Subtitle Deduplicator: Cleaner SRT Subtitles for Auto-Generated Captions
🇬🇧 subtitle-deduplicator is a lightweight command-line tool that cleans auto-generated SRT subtitles by removing ghost entries, carry-over lines, and duplicate content.
Auto-generated SRT subtitles from platforms like YouTube or transcription models like Whisper are fantastic for accessibility, but they can sometimes turn into a messy “scrolling karaoke” pattern if you want to read them directly. To permanently overcome issues like repeated text blocks, ghost entries, and bloated file sizes, we developed the subtitle-deduplicator tool. | 🇹🇷 Türkçe
Why subtitle-deduplicator?
subtitle-deduplicator 🎬 is a lightweight command-line tool that removes duplicate or “ghost” entries from auto-generated SRT files. It is designed entirely using standard Python libraries, without any external dependencies.
Auto-generated subtitles often contain duplicated entries in a “scrolling karaoke” pattern. Instead of a clean display of text, each real entry shows 2 lines (the previous line plus the new line), and between them are 10ms “ghost” entries that just repeat the previous text.
This behavior roughly triples the file size and makes the subtitles incredibly annoying for human reading or further text processing.
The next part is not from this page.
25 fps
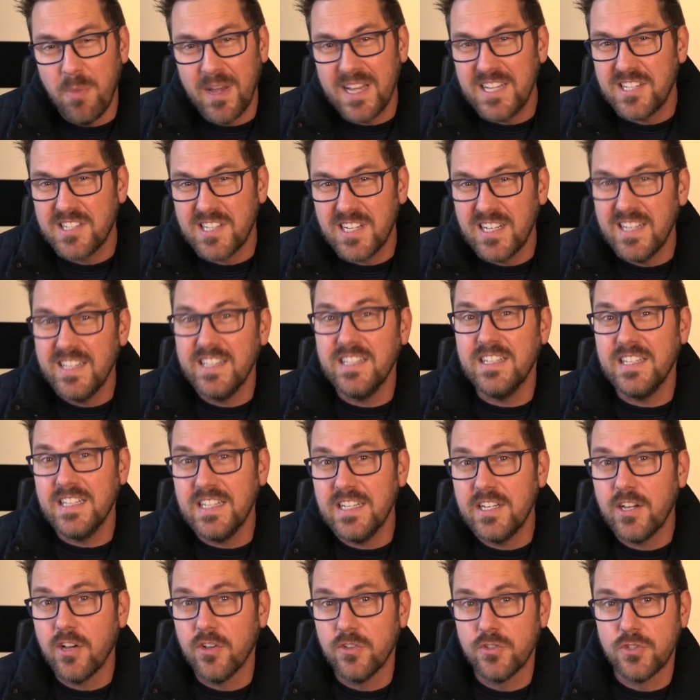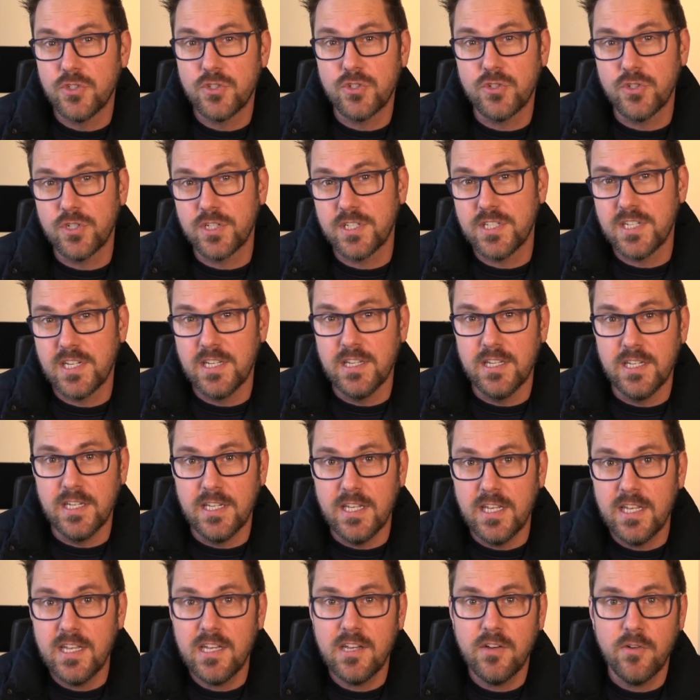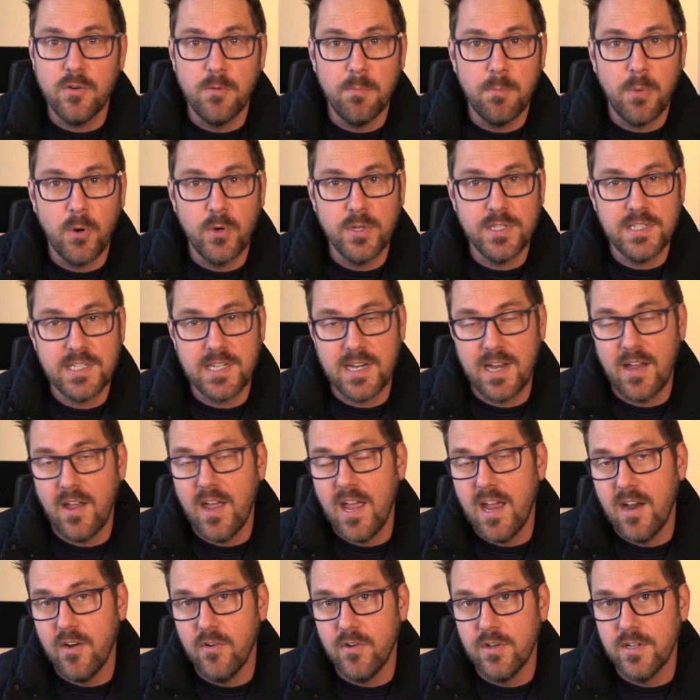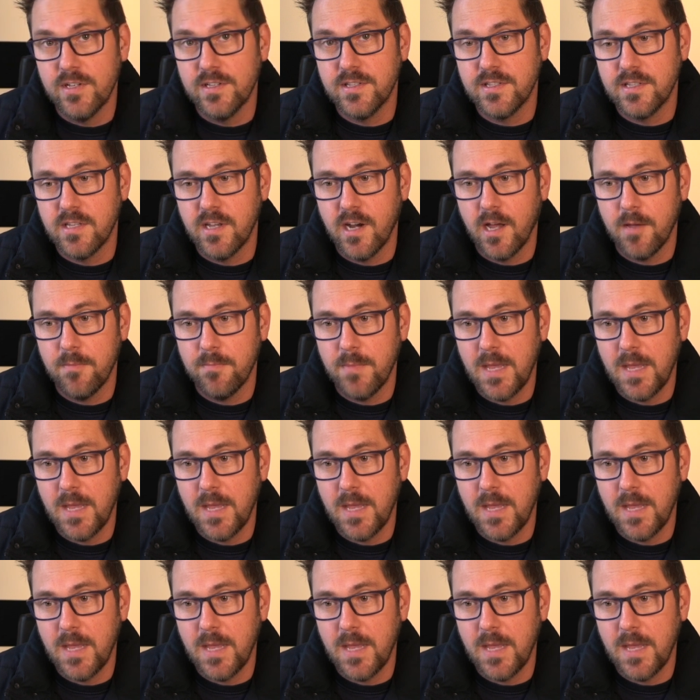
basically deconstructing the year and pointing out areas that I've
subtitle-deduplicator automates the cleanup of these files, providing a clean, deduplicated, and highly readable SRT output.
Installation
via pip (all platforms)
1
pip install subtitle-deduplicator
Arch Linux (AUR)
1
yay -S subtitle-deduplicator
How to Use?
Using subtitle-deduplicator is straightforward and can be done entirely via the command line:
flowchart TD
A(["📄 video.srt\n(Auto-generated)"]) --> B["subtitle-dedup video.srt"]
B --> C{Deduplication\nFilters}
C -- "Ghost entries (10ms)" --> D[Remove short repeating entries]
C -- "Carry-over lines" --> E[Remove duplicated lines across entries]
C -- "Identical entries" --> F[Merge back-to-back same entries]
D --> G(["✅ video_clean.srt"])
E --> G
F --> G
Basic and Advanced Usage
You can instantly clean an SRT file with the default settings:
1
2
3
4
5
6
7
8
# Basic usage (outputs to video_deduped.srt)
subtitle-dedup video.srt
# Specify a custom output file
subtitle-dedup video.srt -o video_clean.srt
# Overwrite the original file directly
subtitle-dedup video.srt --in-place
Additionally, if you are working with files that have different ghost entry durations or unique encodings, you can customize these via parameters:
1
2
3
4
5
# Custom ghost threshold (default is 20ms)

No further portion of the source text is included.